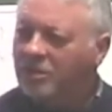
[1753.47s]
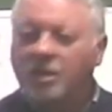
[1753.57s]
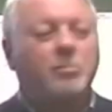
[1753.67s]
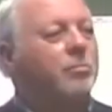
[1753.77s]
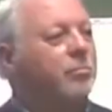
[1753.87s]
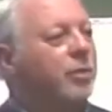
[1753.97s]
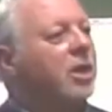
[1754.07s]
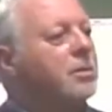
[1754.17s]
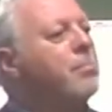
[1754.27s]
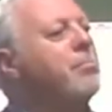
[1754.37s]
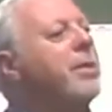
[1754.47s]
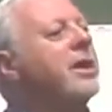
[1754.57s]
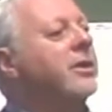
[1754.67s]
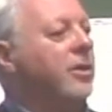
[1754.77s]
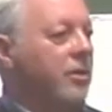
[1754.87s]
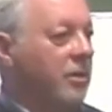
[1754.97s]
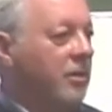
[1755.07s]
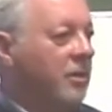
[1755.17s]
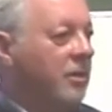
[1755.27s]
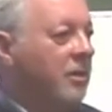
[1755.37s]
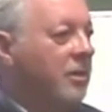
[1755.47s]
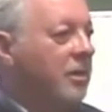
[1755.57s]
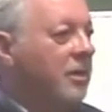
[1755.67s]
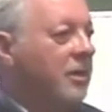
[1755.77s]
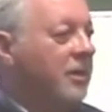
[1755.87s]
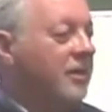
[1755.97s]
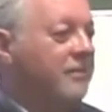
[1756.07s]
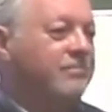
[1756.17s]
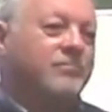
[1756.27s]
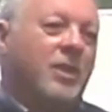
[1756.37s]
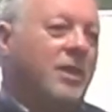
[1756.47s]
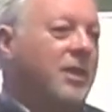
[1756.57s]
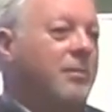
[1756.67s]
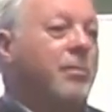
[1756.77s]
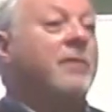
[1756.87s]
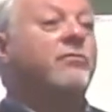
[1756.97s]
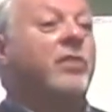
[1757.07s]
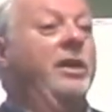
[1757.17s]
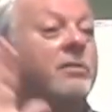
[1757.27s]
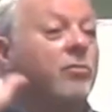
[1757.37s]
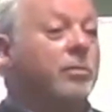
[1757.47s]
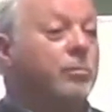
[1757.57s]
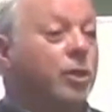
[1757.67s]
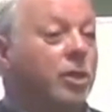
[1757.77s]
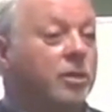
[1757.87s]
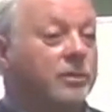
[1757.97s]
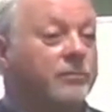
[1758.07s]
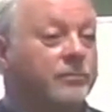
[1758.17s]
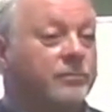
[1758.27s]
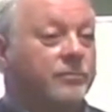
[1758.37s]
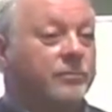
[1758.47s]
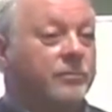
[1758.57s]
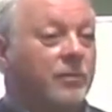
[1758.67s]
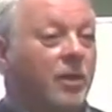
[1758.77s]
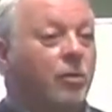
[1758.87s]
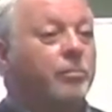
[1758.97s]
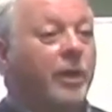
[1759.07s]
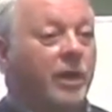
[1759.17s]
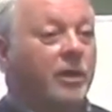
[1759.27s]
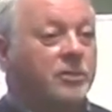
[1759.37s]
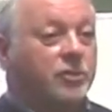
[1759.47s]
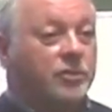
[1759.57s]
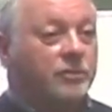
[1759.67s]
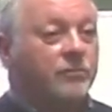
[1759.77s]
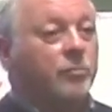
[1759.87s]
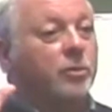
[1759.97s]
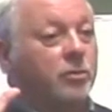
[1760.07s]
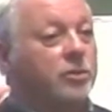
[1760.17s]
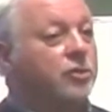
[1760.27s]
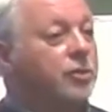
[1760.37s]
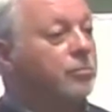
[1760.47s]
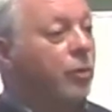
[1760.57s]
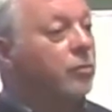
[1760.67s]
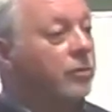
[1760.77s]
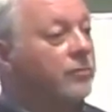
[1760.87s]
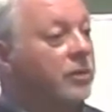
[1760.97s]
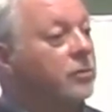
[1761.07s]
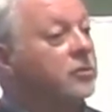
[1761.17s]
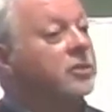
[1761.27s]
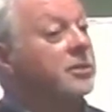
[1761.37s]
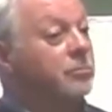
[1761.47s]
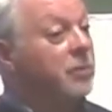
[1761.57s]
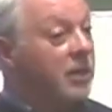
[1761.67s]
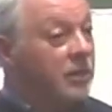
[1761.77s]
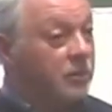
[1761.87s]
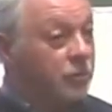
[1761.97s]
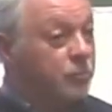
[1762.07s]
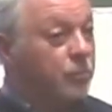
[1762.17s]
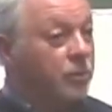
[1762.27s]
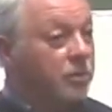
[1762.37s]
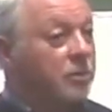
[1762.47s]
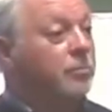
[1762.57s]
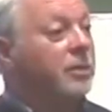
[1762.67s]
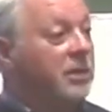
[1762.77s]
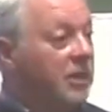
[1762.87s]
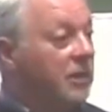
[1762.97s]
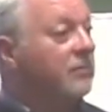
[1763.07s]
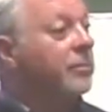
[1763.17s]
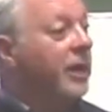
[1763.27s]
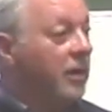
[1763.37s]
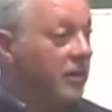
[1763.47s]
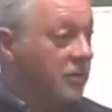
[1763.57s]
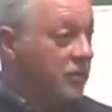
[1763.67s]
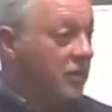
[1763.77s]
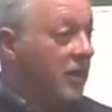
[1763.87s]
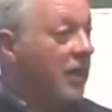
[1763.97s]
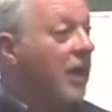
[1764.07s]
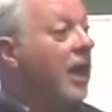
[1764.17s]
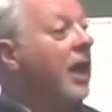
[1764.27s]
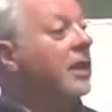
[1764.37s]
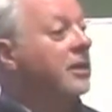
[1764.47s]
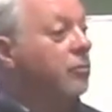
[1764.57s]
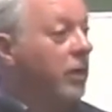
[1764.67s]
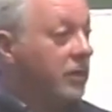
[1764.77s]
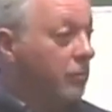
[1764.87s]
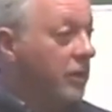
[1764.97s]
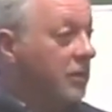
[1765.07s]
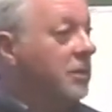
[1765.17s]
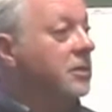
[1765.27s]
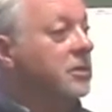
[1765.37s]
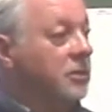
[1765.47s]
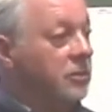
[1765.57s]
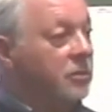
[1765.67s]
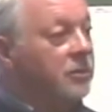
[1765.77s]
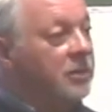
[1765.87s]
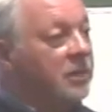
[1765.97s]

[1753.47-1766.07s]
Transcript: You become better. Um, my favorite book on marriage from a Christian point of view is Tim Keller's book, The Meaning of Marriage. Highly recommend it to you.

+ + +

-- ACTION ITEM --
Copy every record exactly, leaving the pictures out.

-- RESULT --
[1753.47s]
[1753.57s]
[1753.67s]
[1753.77s]
[1753.87s]
[1753.97s]
[1754.07s]
[1754.17s]
[1754.27s]
[1754.37s]
[1754.47s]
[1754.57s]
[1754.67s]
[1754.77s]
[1754.87s]
[1754.97s]
[1755.07s]
[1755.17s]
[1755.27s]
[1755.37s]
[1755.47s]
[1755.57s]
[1755.67s]
[1755.77s]
[1755.87s]
[1755.97s]
[1756.07s]
[1756.17s]
[1756.27s]
[1756.37s]
[1756.47s]
[1756.57s]
[1756.67s]
[1756.77s]
[1756.87s]
[1756.97s]
[1757.07s]
[1757.17s]
[1757.27s]
[1757.37s]
[1757.47s]
[1757.57s]
[1757.67s]
[1757.77s]
[1757.87s]
[1757.97s]
[1758.07s]
[1758.17s]
[1758.27s]
[1758.37s]
[1758.47s]
[1758.57s]
[1758.67s]
[1758.77s]
[1758.87s]
[1758.97s]
[1759.07s]
[1759.17s]
[1759.27s]
[1759.37s]
[1759.47s]
[1759.57s]
[1759.67s]
[1759.77s]
[1759.87s]
[1759.97s]
[1760.07s]
[1760.17s]
[1760.27s]
[1760.37s]
[1760.47s]
[1760.57s]
[1760.67s]
[1760.77s]
[1760.87s]
[1760.97s]
[1761.07s]
[1761.17s]
[1761.27s]
[1761.37s]
[1761.47s]
[1761.57s]
[1761.67s]
[1761.77s]
[1761.87s]
[1761.97s]
[1762.07s]
[1762.17s]
[1762.27s]
[1762.37s]
[1762.47s]
[1762.57s]
[1762.67s]
[1762.77s]
[1762.87s]
[1762.97s]
[1763.07s]
[1763.17s]
[1763.27s]
[1763.37s]
[1763.47s]
[1763.57s]
[1763.67s]
[1763.77s]
[1763.87s]
[1763.97s]
[1764.07s]
[1764.17s]
[1764.27s]
[1764.37s]
[1764.47s]
[1764.57s]
[1764.67s]
[1764.77s]
[1764.87s]
[1764.97s]
[1765.07s]
[1765.17s]
[1765.27s]
[1765.37s]
[1765.47s]
[1765.57s]
[1765.67s]
[1765.77s]
[1765.87s]
[1765.97s]

[1753.47-1766.07s]
Transcript: You become better. Um, my favorite book on marriage from a Christian point of view is Tim Keller's book, The Meaning of Marriage. Highly recommend it to you.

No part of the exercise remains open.